Dad wiped his mouth with his raincoat sleeve. He looked toward heaven and I swear I actually saw his lips move. I looked at Mom and she was inching toward me. I could see there were tears in her eyes which made me feel this loathing you can't imagine. She kissed me timidly on the cheek, squeezed my hand, and turned to Daddy. "We better go now."

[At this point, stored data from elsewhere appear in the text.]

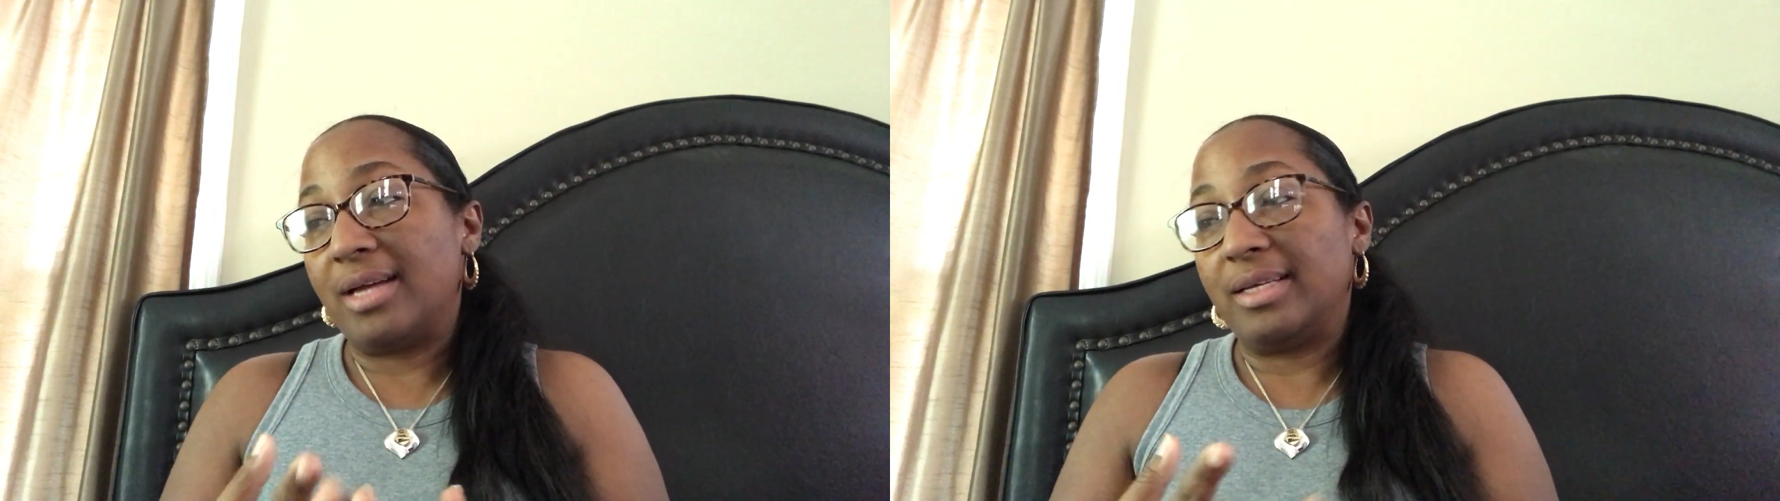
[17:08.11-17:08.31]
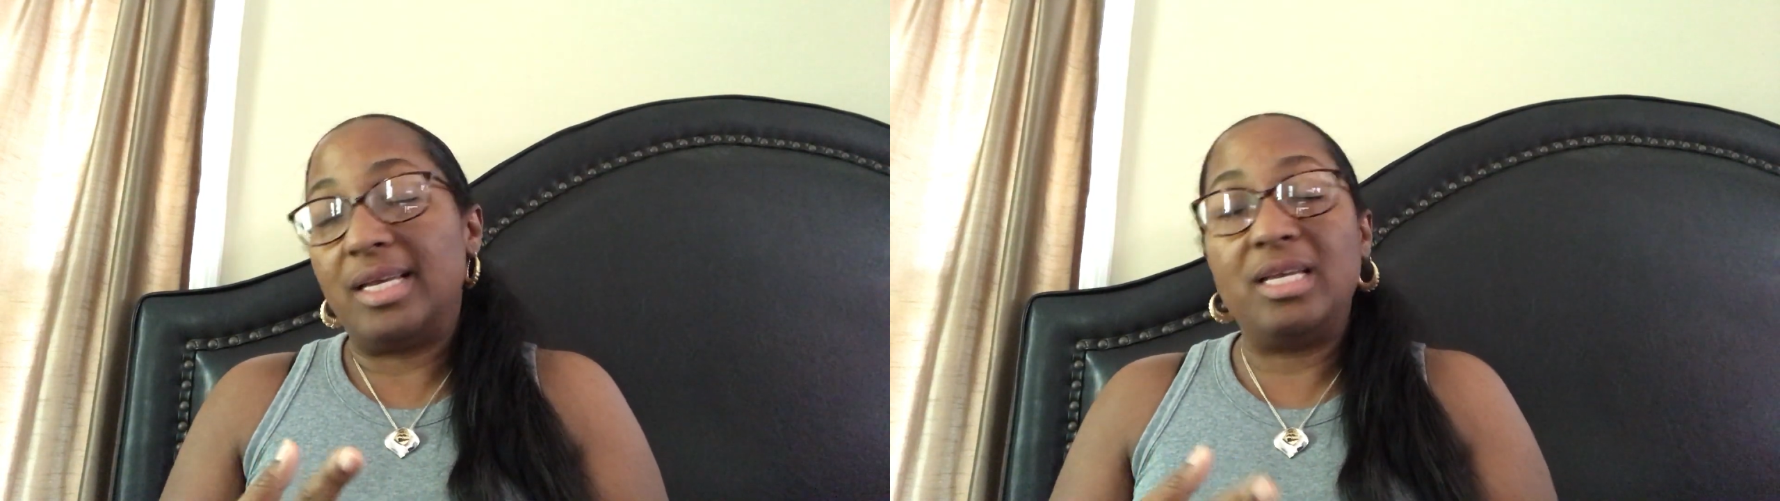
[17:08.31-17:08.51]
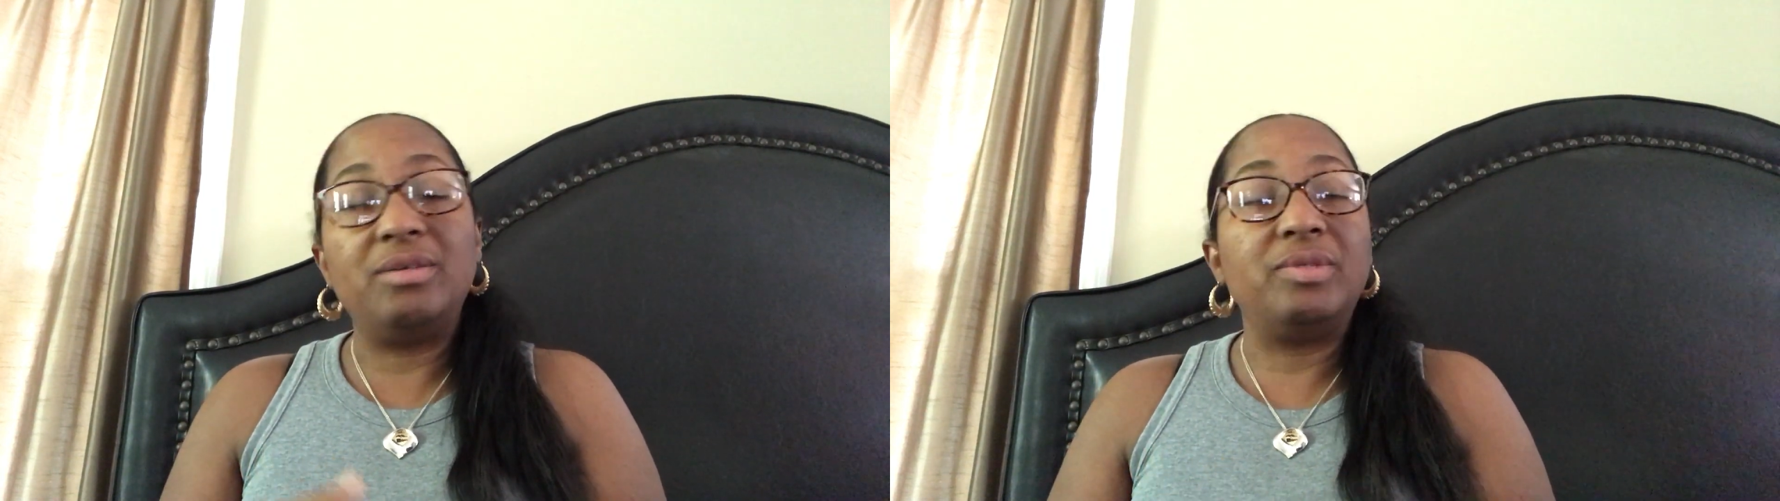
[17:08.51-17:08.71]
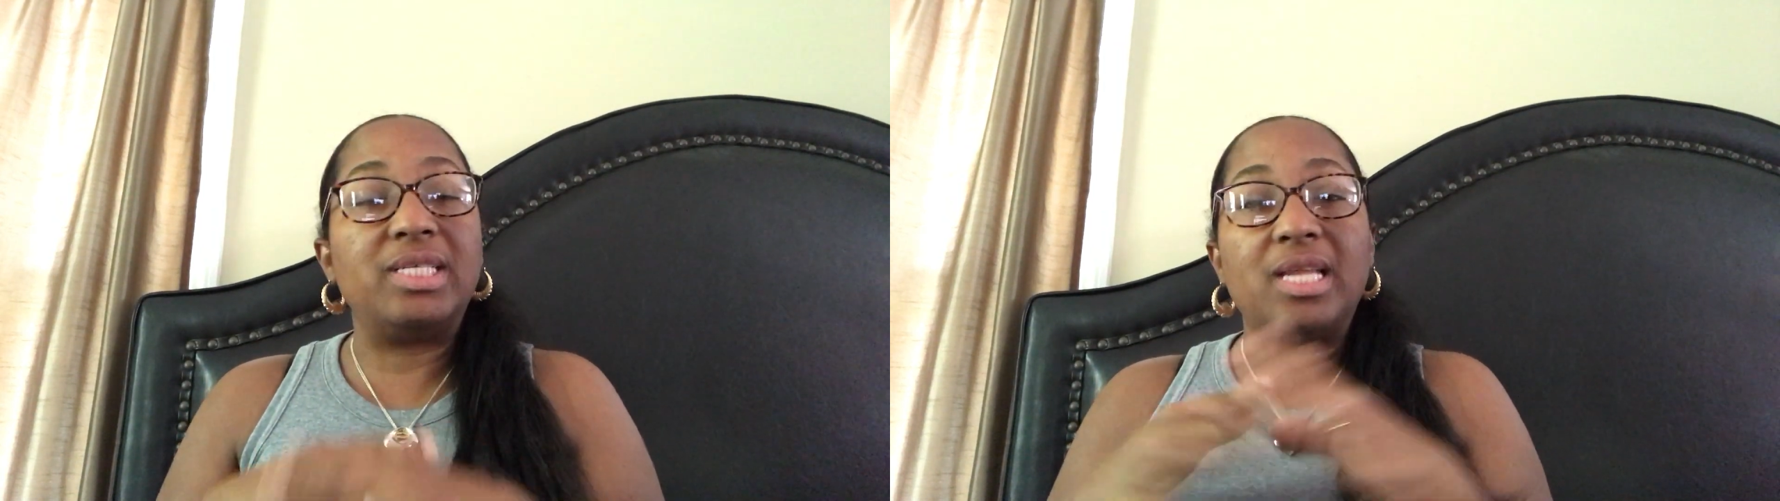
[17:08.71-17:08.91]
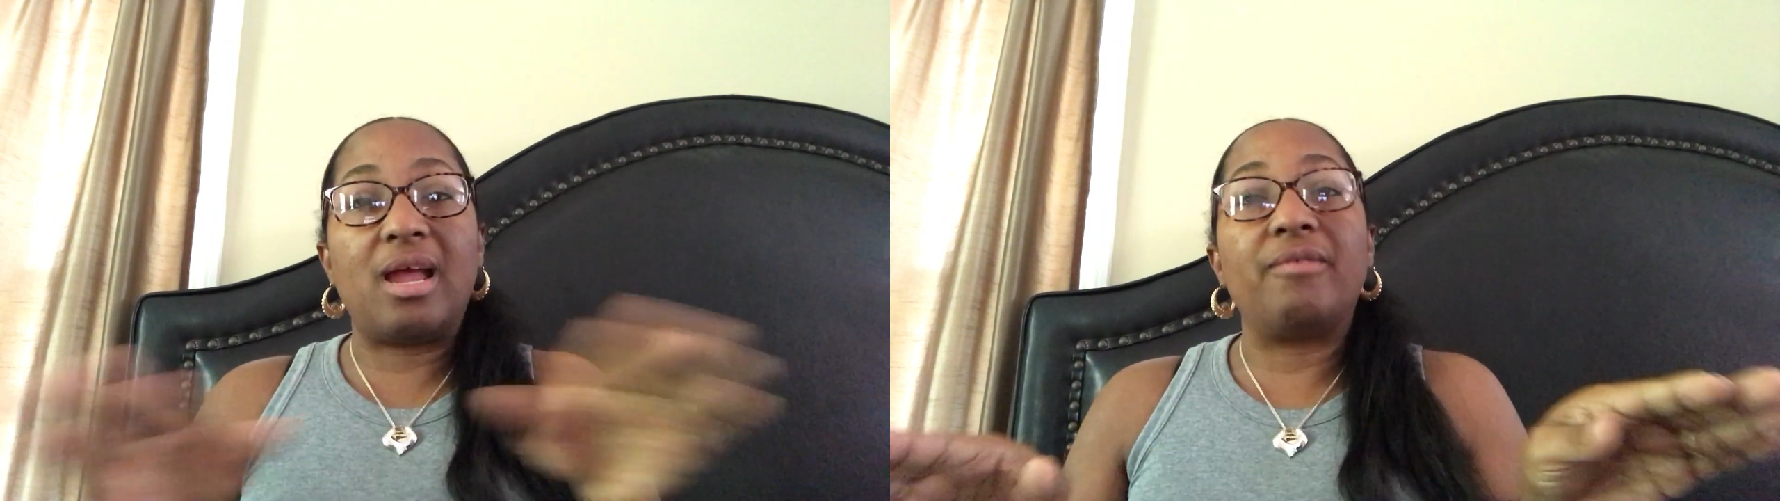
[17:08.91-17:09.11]
He
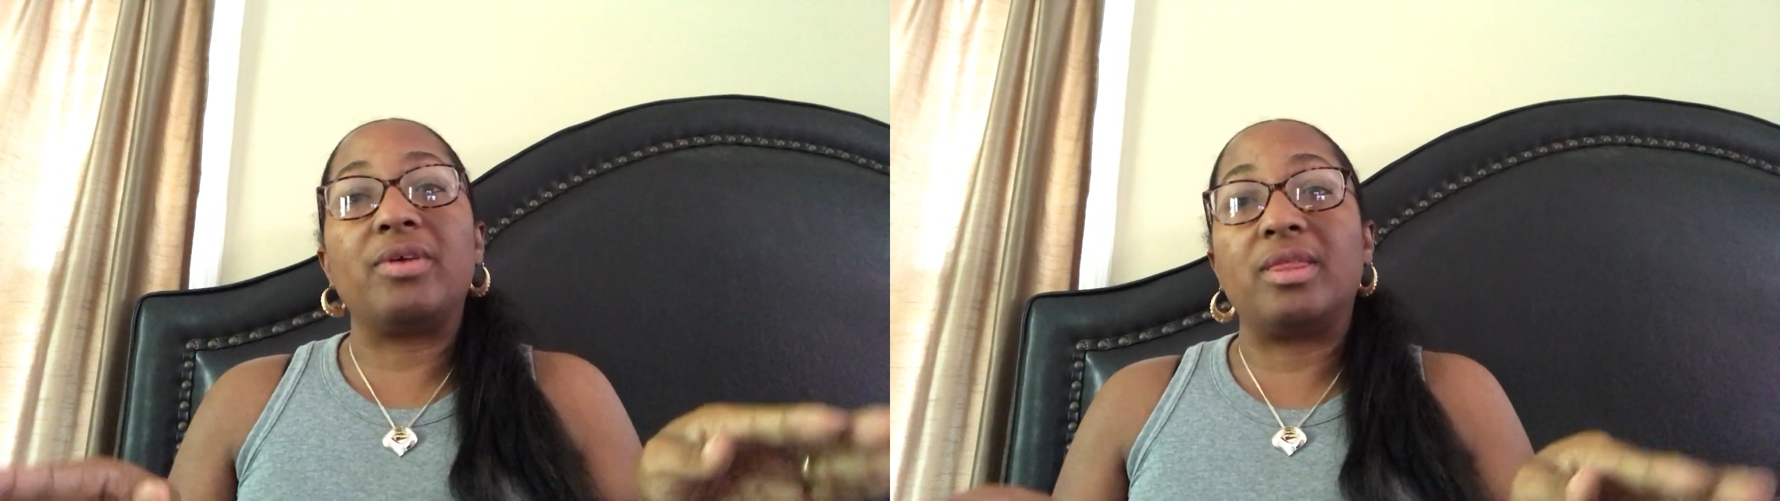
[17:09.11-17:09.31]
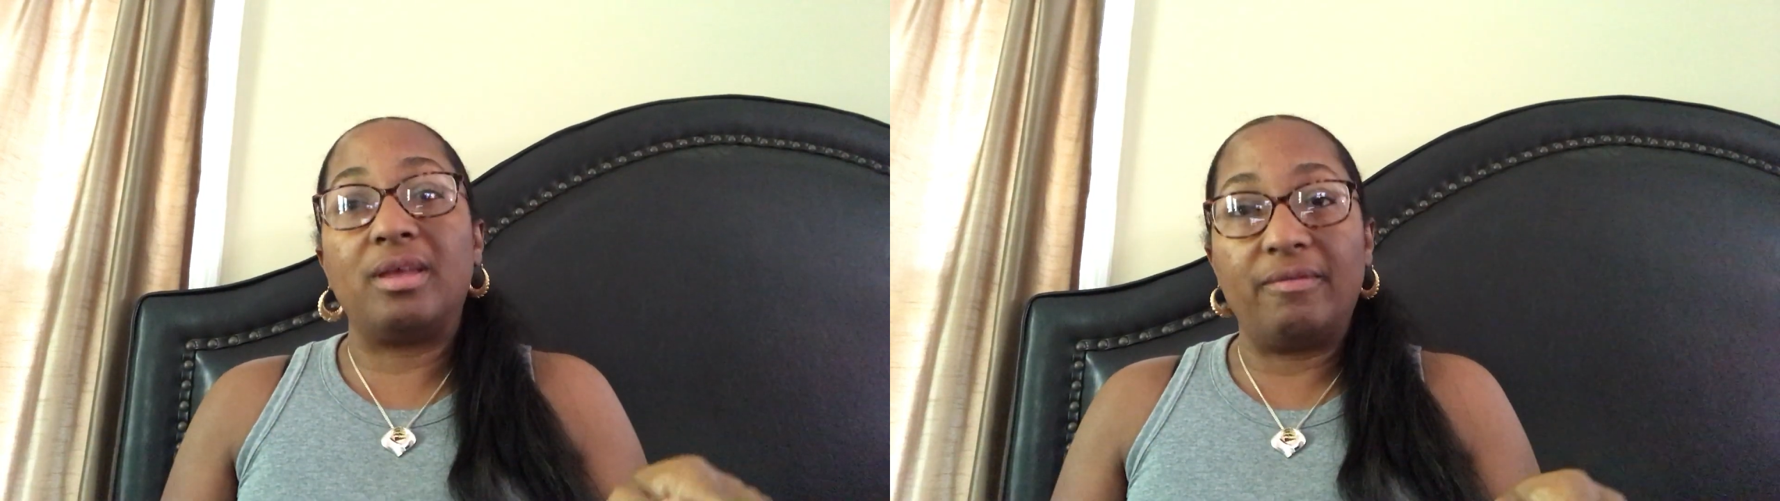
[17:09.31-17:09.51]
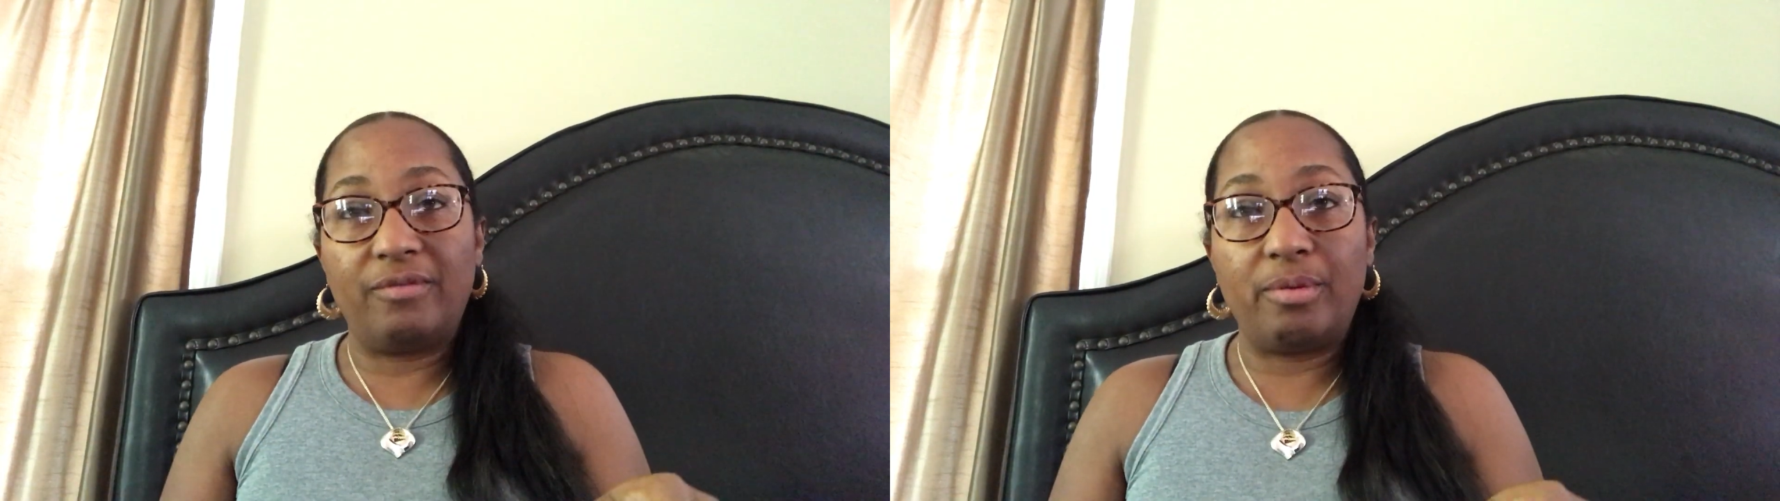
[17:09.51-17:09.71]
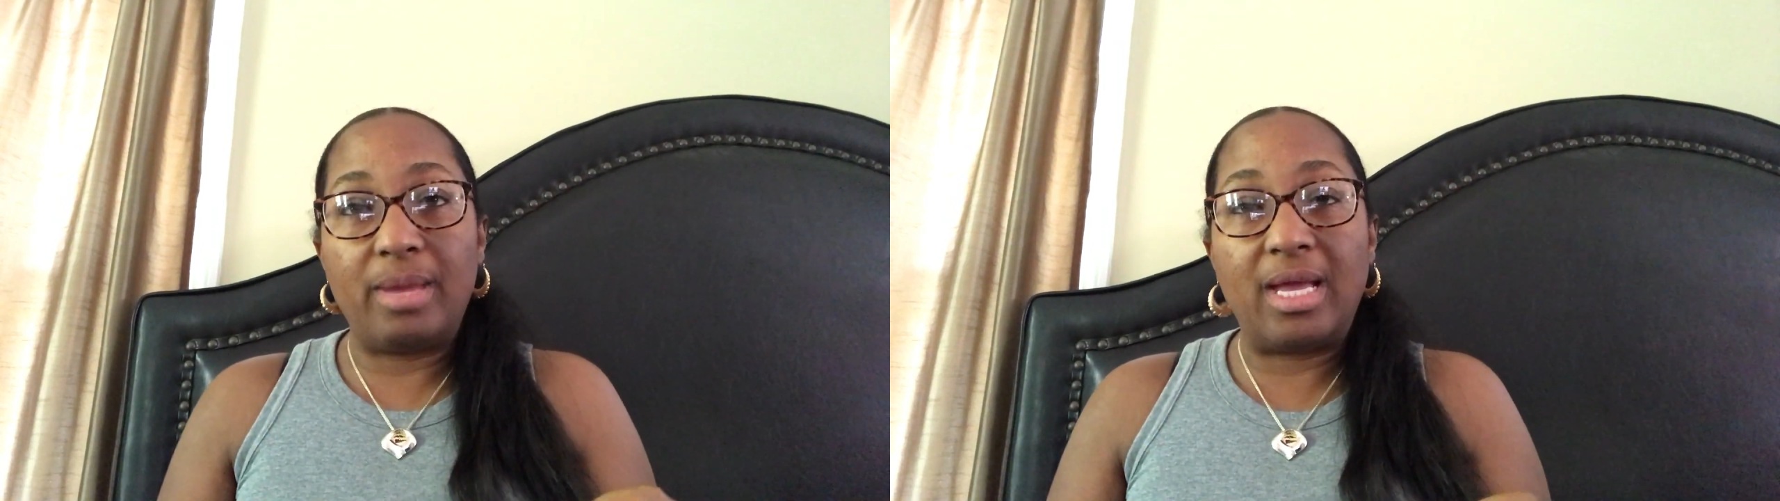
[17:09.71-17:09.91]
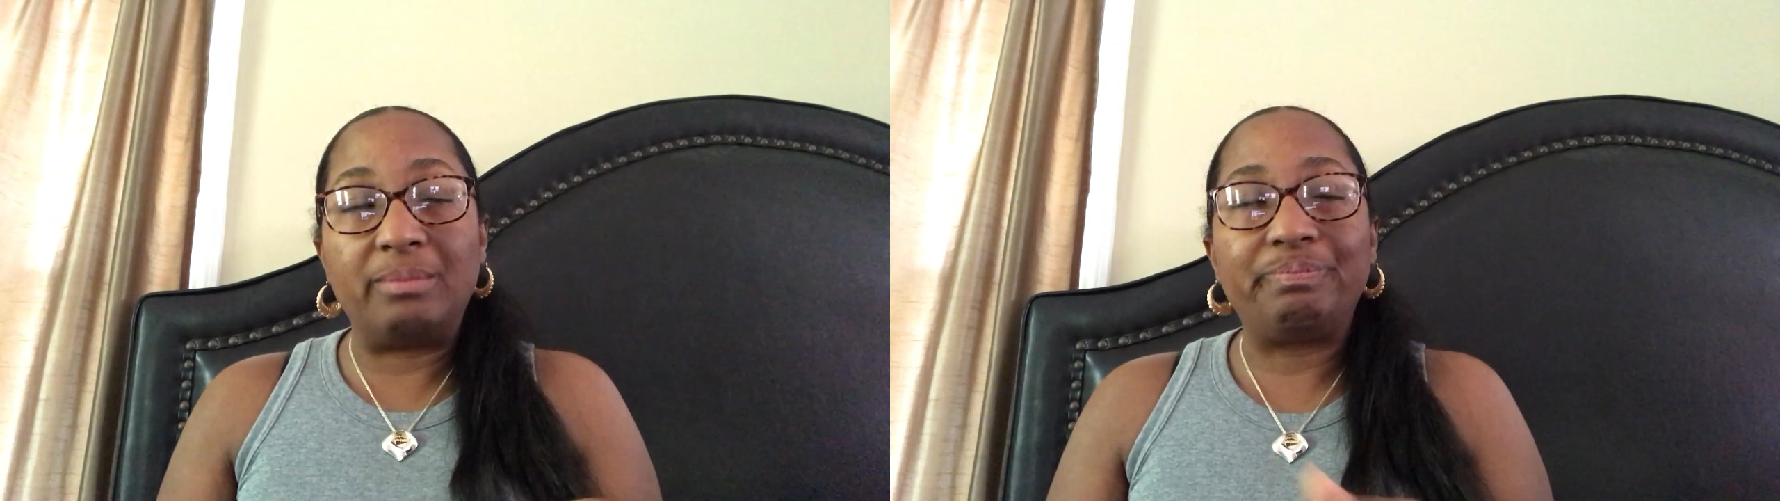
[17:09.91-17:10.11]
did everything for
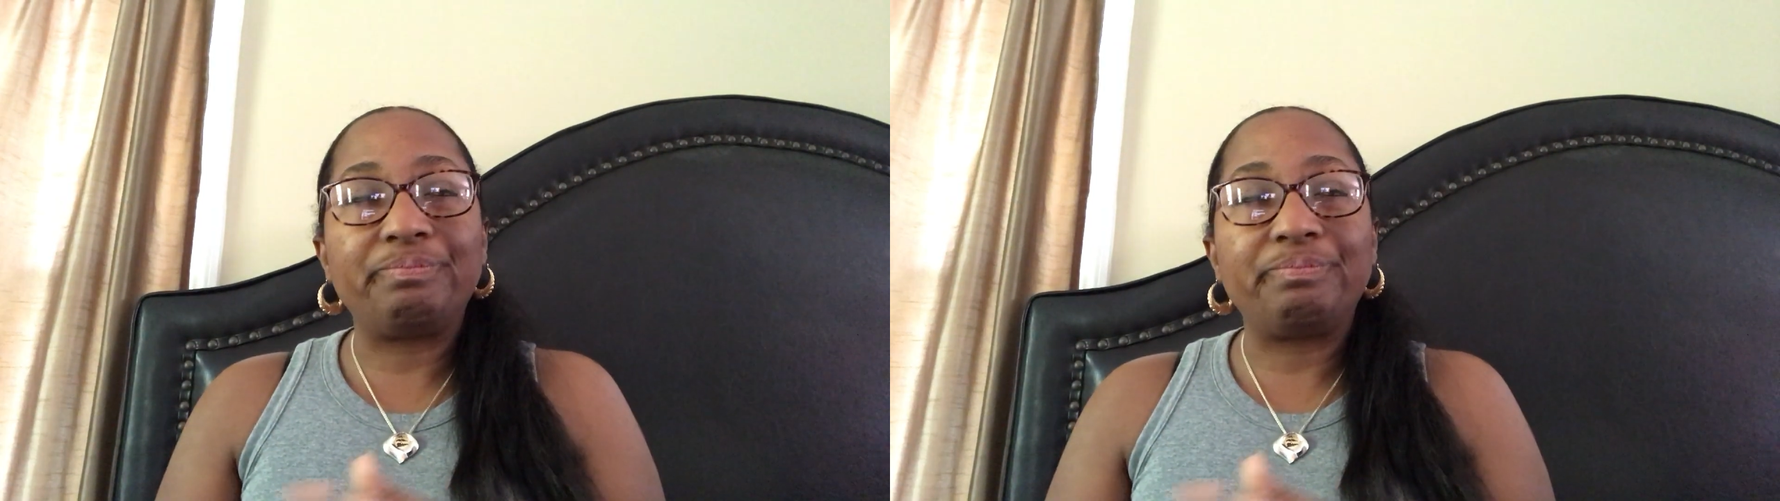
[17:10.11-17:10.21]
me.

Daddy looked at her. He studied the charts of the Blue Sky Mine that I had hanging over my bed, all the dark black lines detailing the shafts, the cross cuts and the manways. He looked down and picked up my letter opener, the one with the plastic rainbow trout handle that was lying near my hardhat. He tossed it in his hand a few times and then chuckling in this strange way drew the blade across his throat while looking straight at me. He smiled. "We'll get by, Juliet." He flipped the letter opener up in the air as if he was testing whether it'd stick into this leather recliner I'd bought for ten bucks at a flea market in town. He opened the door. I didn't move.
Mom kind of shuffled out and at the edge of the door she stopped as if at an invisible wall. She turned around. Her eyes were still moist but her features composed, her arms pulling the blue coat tight around her. She mouthed silently, "We love you."
I plastered a huge fake smile on my face. Inside, I was shouting, "Get them out, please lord, make them leave!" Daddy didn't turn around. He reached back to close the door and just before it shut, he reopened it a crack. "Your mail just arrived." Then he was walking down the path and gunning the car to life. The engine gurgled and spluttered for awhile before I heard him put it into drive. I peeked out the curtain and the wheels were popping pebbles and for some reason the wipers were on, streaking dust all over the windshield. I listened for a long time as they made their way gently down Turner Valley.
It's Sunday afternoon. They've missed their second Sunday of church. They'll be home Wednesday or Thursday morning if Mom's bladder has any elastic left. I wonder whether I can handle living without them, or, rather, with this new family of ex-cowboys and Mexican Pentecostals, and drifters straight out of one rez or another.
I know, I know—so many so-called professionals say crying is therapeutic. I say it sucks. I hate the after-feeling—hollow, carved out empty like a canoe. What if Henry or one of the other men came in and saw me? What if there'd been a collapse or cave-in at the mine? It would have been all over.
They might stop on the way back. Not to apologize. Maybe to drop off that picture of Mom's garden she promised. Dad'll tell her to mail it instead.
It's only now, now that this visit has come and gone that I'm beginning to think that someone's going to have to use nitro to get at my resources. Whoever he is, whenever he comes, he'd better have more than a jackleg drill. I may need serious excavation—not some hedgehog strip mine operation. God, I've buried stuff deep. Deeper than any drifts or bottom roads I've ever worked on.
Why? Why is it funny? How can I be so hard, hard like buxite? Even with parents like mine. Even with a dead brother whose Chopin waltz keeps playing, over and over, in my head. Even with my name that I hate: Juliet June Johnson.
Someone better trust that I'm really like everyone else on the inside. Kind of like a geode, spiky and sparkling, reflecting light.
Notes from the Author
This story originally was written, with an actress friend of my wife's in mind, as a monologue in a play called "Ambulance of Love." It's dedicated to Dan Bedard, an actor and good friend, who died of AIDS when we were all in our late 20s and early 30s. Our last visit with Dan in his parent's Detroit home, where he was confined to his childhood bedroom, informs Juliet's description of her brother Petey's final days. That unforgettably tragic experience provided me the emotional core to the story.